MEASURES to ensure landlords only raise rents in line with inflation are being considered as part of a new document outlining potential legislative changes within Jersey’s rental sector.
Housing Minister David Warr said that a government white paper was due to be published in the next few weeks.
This, he explained, would set out potential changes for the rental sector that could help form an updated and ‘fit-for-purpose’ residential tenancy law for private and social housing.
‘The kind of things being considered are things like rent stabilisation and only increasing rents in line with inflation,’ Deputy Warr said.

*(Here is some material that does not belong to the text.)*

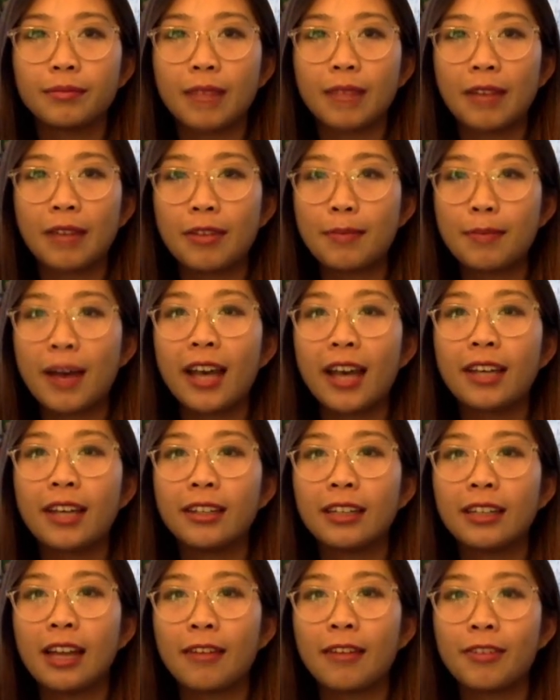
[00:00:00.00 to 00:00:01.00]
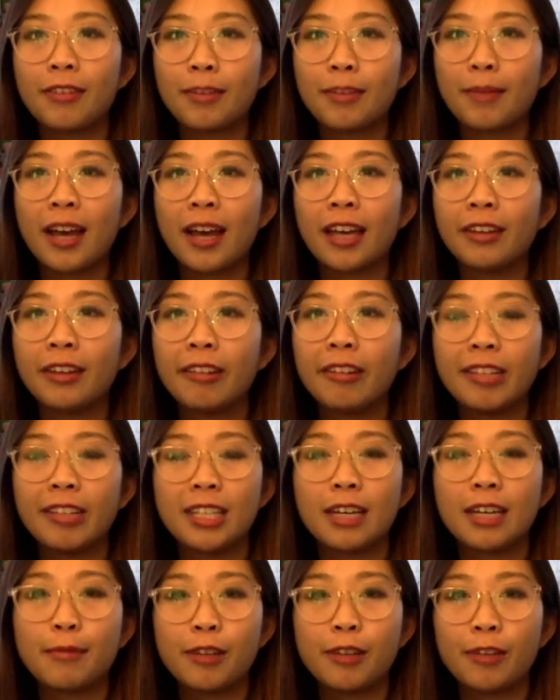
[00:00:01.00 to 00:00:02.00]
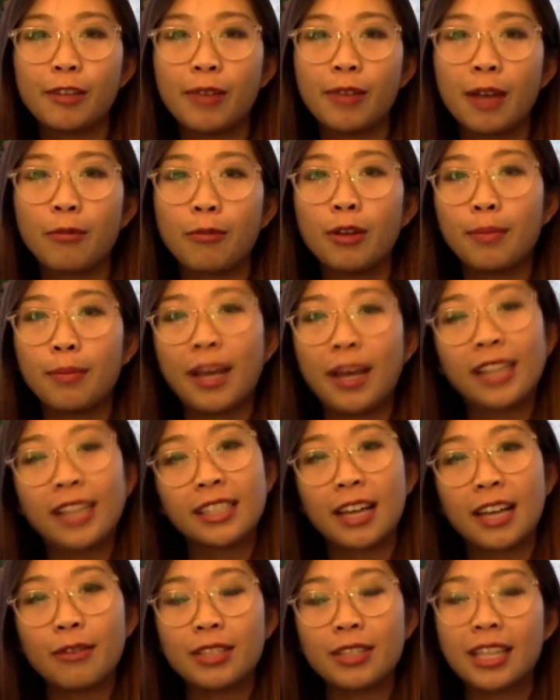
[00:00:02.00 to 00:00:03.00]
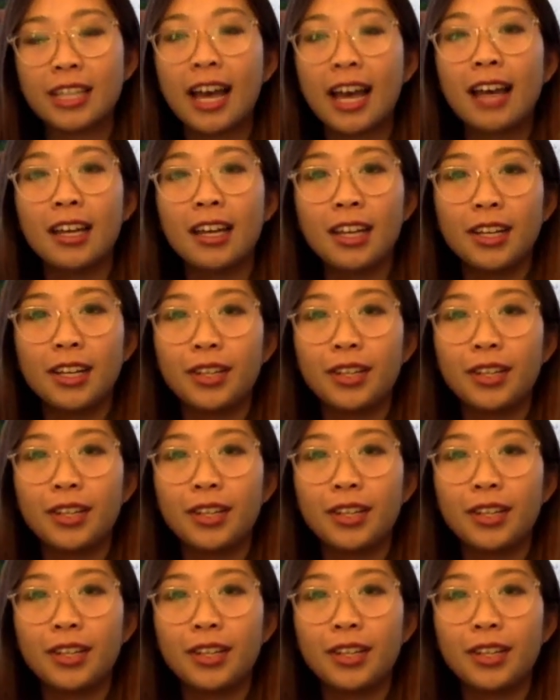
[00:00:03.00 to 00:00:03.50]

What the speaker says: Every mile it would tell me what pace I was at.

‘It has been very apparent that we have extremely fragmented legislation when it comes to housing,’ he added, citing the Dwelling-Houses (Rent Control) (Jersey) Law 1946 as an example of outdated legislation ‘muddying the water’.
‘The aim is to create a single, overarching residential tenancy law from which we can hang things off, hopefully before the end of 2023. The challenge is to provide greater protections for landlords and tenants while creating a fit-for-purpose law that will hold up in the 21st century.’
Earlier this year Deputy Warr had to pause plans to revive the Rent Control Tribunal, which allows tenants to appeal against rent rises and has been dormant since 2009.
The move followed scrutiny over which laws would govern the Tribunal and controversy surrounding its independence, after it emerged that the chair of the Jersey Landlords Association, Guy Morris, was among the initial panel members proposed by Deputy Warr. He added that the new residential tenancy law would encompass and include the proposal for establishing the Rent Control Tribunal.